**Exercise brief:**
Reproduce the following data exactly, minus any images.

[Stored data]
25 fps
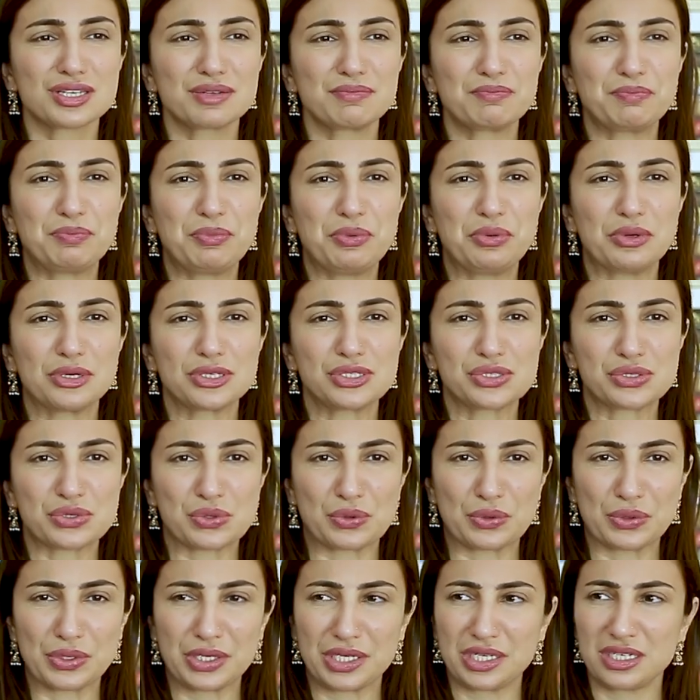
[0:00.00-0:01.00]
and poor
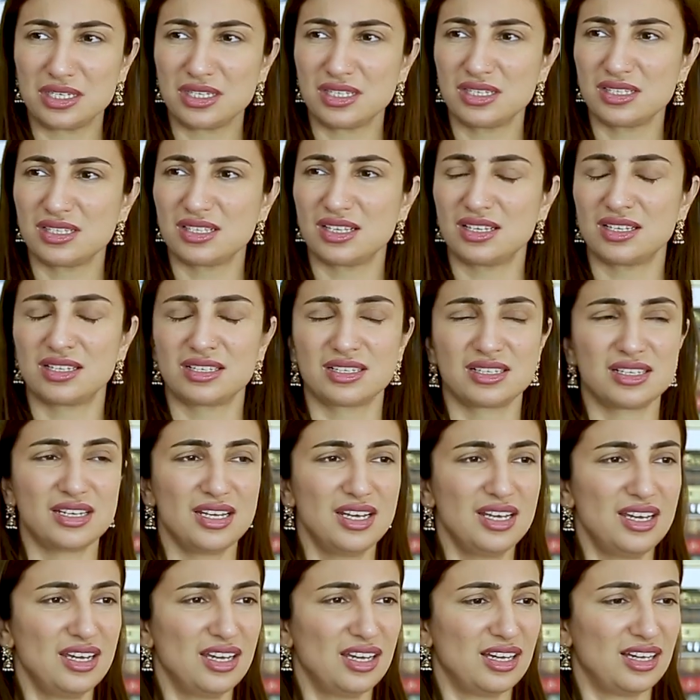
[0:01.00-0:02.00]
stories and
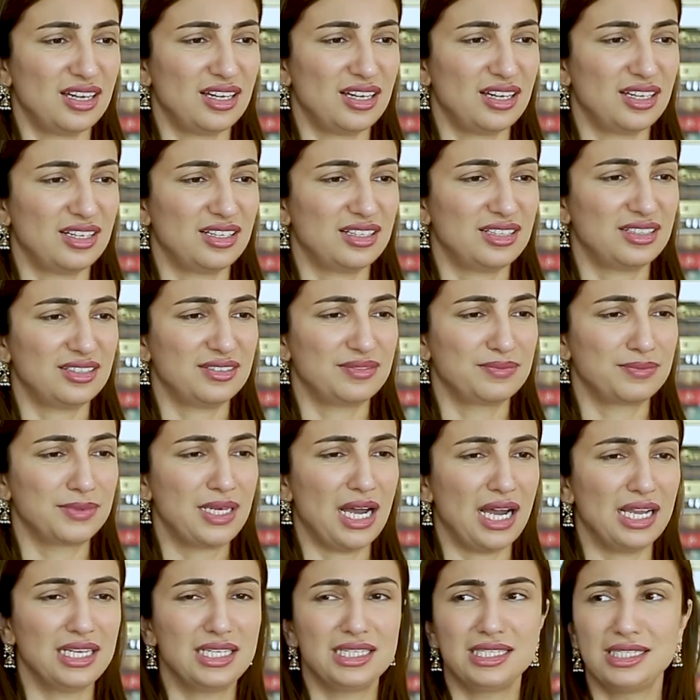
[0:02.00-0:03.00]

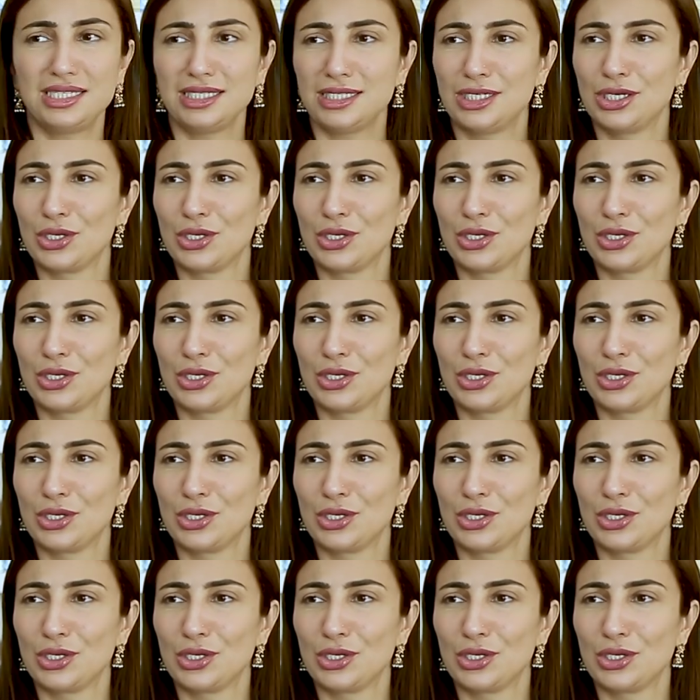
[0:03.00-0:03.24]
gali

**Task result:**
25 fps
[0:00.00-0:01.00]
and poor
[0:01.00-0:02.00]
stories and
[0:02.00-0:03.00]

[0:03.00-0:03.24]
gali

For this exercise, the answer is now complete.